IT’S A TRAP! TAKOTSUBO CARDIOMYOPATHY INDUCED BY GRAVE’S DISEASE

Case Presentation: A 61-year-old woman with a remote history of provoked pulmonary embolism presented to the emergency department with persistent, substernal chest pain associated with nausea and dyspnea. Vital signs revealed a heart rate of 137, blood pressure of 182/94, and hypoxia requiring 4L oxygen. On exam, she appeared uncomfortable and cardiac exam was notable for tachycardia with regular rhythm. Neurologic and pulmonary exams were normal. Bloodwork was notable for an elevated alkaline phosphatase of 186 U/ and a BNP of 372 pg/mL with no known baseline. EKG demonstrated sinus tachycardia and 1-2mm ST elevations in the anterior and the inferior leads. The first troponin level was 6.0 ng/mL. Under the presumptive diagnosis of a STEMI, she underwent a coronary angiogram which revealed unobstructed, normal coronary arteries. Additional history was obtained which revealed a 20lb weight loss over last 3 months, recent hair loss, palpitations, and fatigue. Following the coronary angiogram, she had worsening tachycardia and salvos of supraventricular tachycardia requiring intravenous adenosine. An echocardiogram revealed that she had severe left ventricular dysfunction with severe hypokinesis of the mid- and apical segments. A TSH drawn prior to the procedure was undetectable (<0.01), with fT4 4.2 and total T3 254. She was ultimately diagnosed with stress cardiomyopathy secondary to thyroid storm from Grave’s Disease. She was treated with propylthiouracil, high-dose hydrocortisone, Lugol’s iodine solution, and an esmolol infusion for tachycardia and made a full recovery.

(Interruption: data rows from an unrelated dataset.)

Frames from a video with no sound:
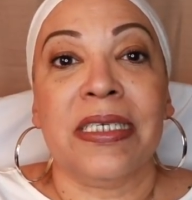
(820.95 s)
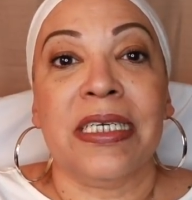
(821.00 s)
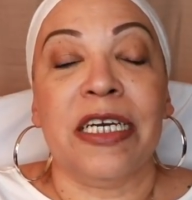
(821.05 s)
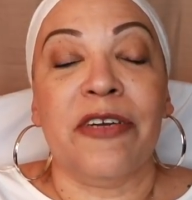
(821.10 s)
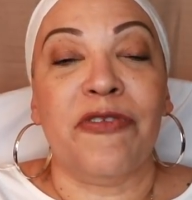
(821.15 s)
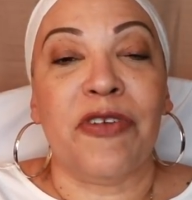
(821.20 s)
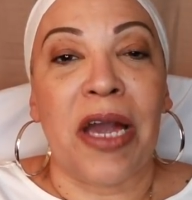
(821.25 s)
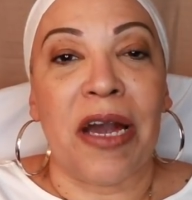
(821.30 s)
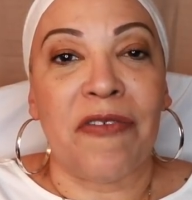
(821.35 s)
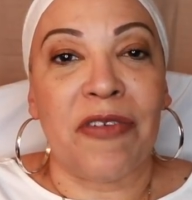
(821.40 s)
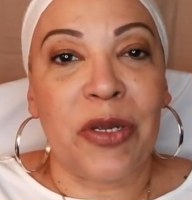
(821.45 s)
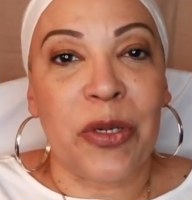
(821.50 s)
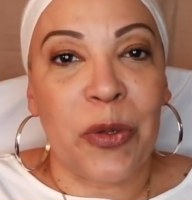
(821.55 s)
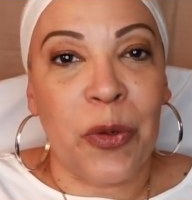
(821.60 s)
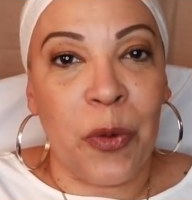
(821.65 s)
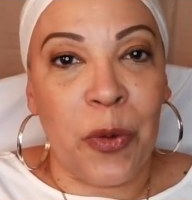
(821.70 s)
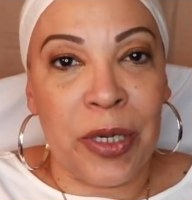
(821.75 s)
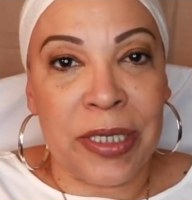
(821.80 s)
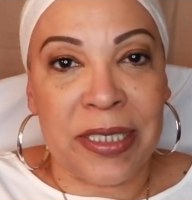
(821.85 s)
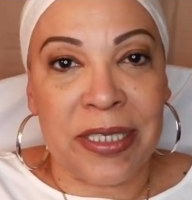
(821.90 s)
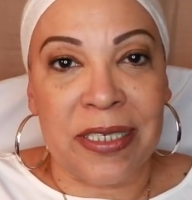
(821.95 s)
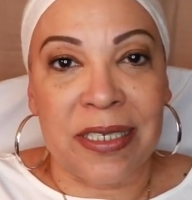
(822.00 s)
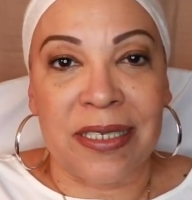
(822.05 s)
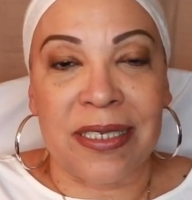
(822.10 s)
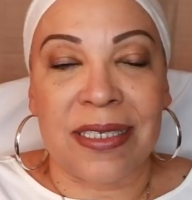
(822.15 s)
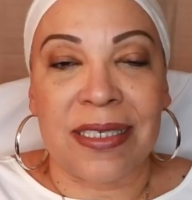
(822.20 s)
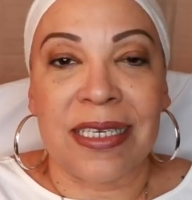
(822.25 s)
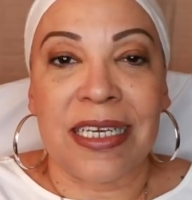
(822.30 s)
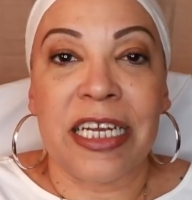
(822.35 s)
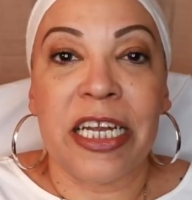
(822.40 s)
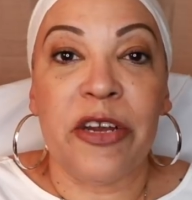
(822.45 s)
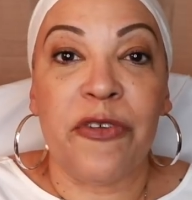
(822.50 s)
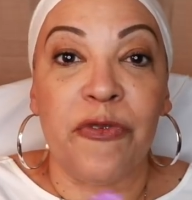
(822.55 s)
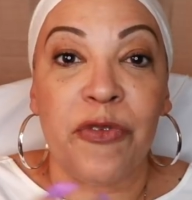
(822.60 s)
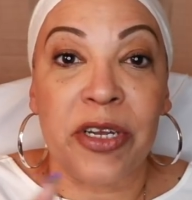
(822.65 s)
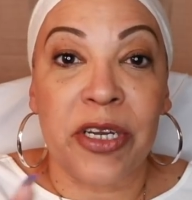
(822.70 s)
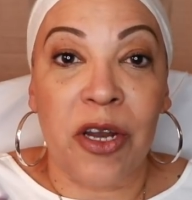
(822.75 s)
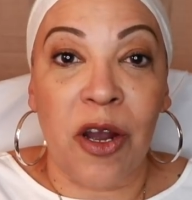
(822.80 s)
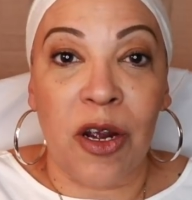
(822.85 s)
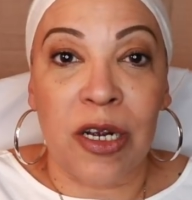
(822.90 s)
If you have any questions in
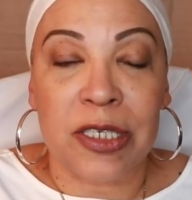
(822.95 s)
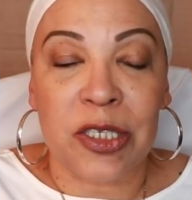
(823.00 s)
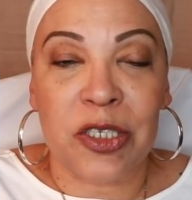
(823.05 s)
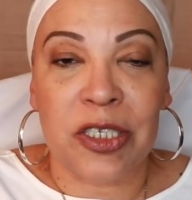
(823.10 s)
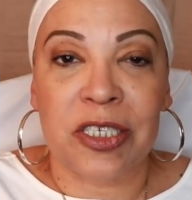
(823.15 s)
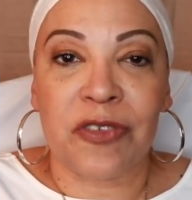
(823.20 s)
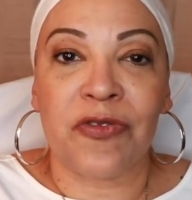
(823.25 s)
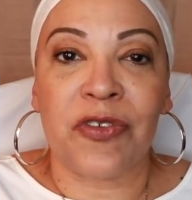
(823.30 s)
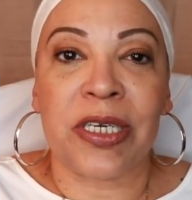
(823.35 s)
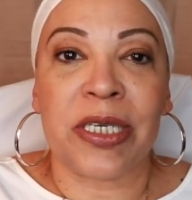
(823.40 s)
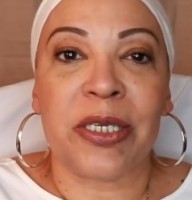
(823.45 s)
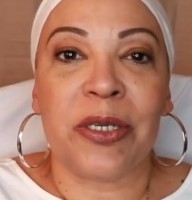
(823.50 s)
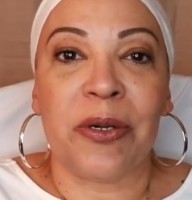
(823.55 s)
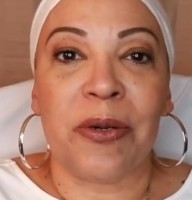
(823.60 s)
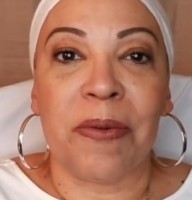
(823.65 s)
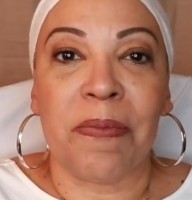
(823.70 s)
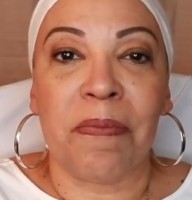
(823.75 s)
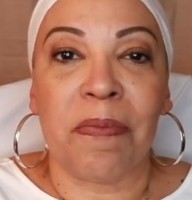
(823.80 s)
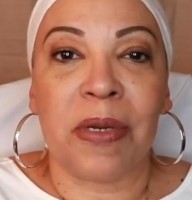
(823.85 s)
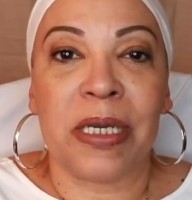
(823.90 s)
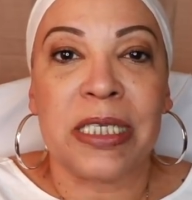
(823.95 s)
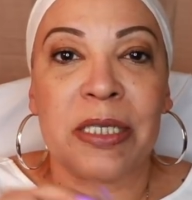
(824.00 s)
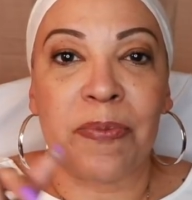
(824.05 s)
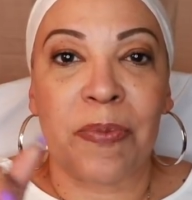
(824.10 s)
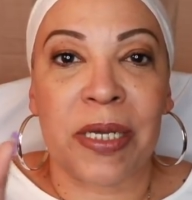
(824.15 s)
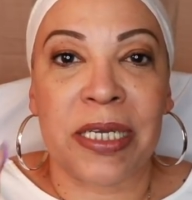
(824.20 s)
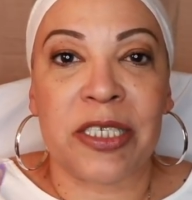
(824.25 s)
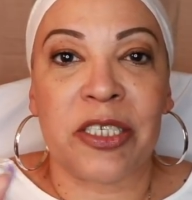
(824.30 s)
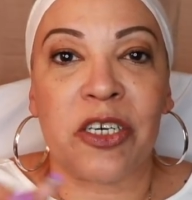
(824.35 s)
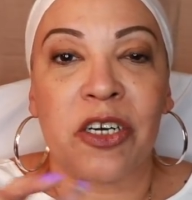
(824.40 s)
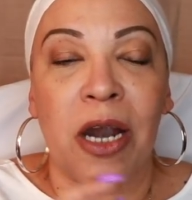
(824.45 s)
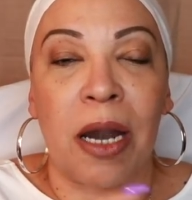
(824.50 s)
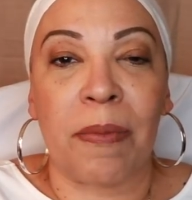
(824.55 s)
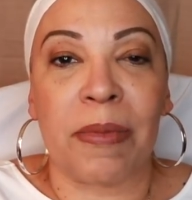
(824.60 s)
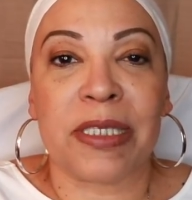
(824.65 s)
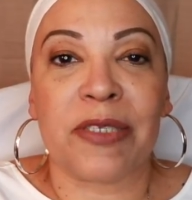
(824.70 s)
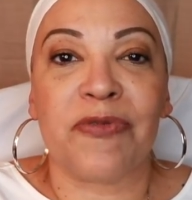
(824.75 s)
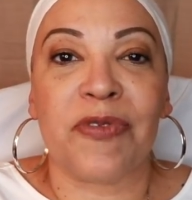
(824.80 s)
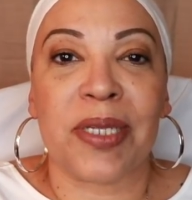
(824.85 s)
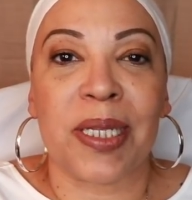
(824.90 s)
regards to this video, please place your
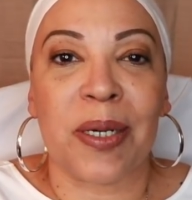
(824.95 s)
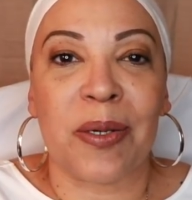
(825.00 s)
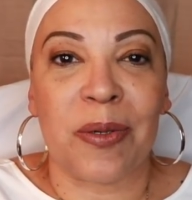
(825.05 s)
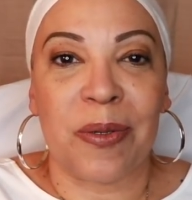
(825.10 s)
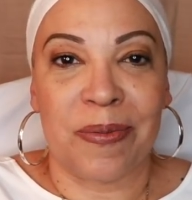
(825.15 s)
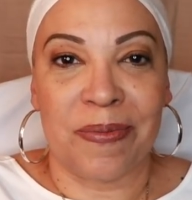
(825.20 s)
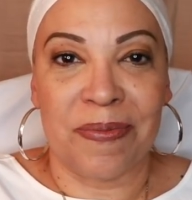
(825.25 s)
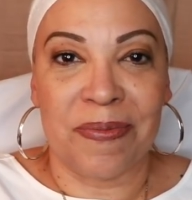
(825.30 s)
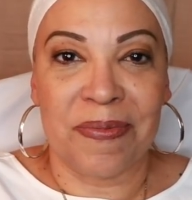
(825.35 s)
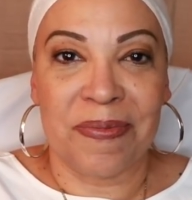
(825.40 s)
comments below.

Discussion: Our diagnostic approach was challenging given this patient’s initial presentation of unremitting chest pain. Further investigation revealed that the patient had experienced symptoms that are associated with hyperthyroid disease. A worsening of these symptoms can occur when patients with untreated hyperthyroidism are exposed to iodinated contrast, which in this case was from the coronary angiogram. The diagnosis of thyroid storm is often clinical and requires the presence of life-threatening conditions such as severe cardiac dysfunction. The severity of the patient’s symptoms and objective evidence of heart failure, were consistent with this disease. The typical imaging finding of Takotsubo cardiomyopathy is apical ballooning, which reflects the depressed mid and apical ventricular segments. Natriuretic peptides and troponin levels are often elevated in these patients. Therefore, it is important to exclude obstructive CAD or the presence of acute plaque ruptures. Takotsubo cardiomyopathy has often been reported in the setting of physical or emotional stress, suggesting that the effect of cathecholamines on myocardial tissue may contribute to the pathophysiology.

Conclusions: We suspect that this patient’s heart failure was provoked by a massive sympathetic discharge secondary to high circulating levels of thyroid hormone resulting in a high output cardiac state. Prompt reduction of thyroid hormone levels and treatment with goal-directed medical therapy is critical in improving the mortality in these patients.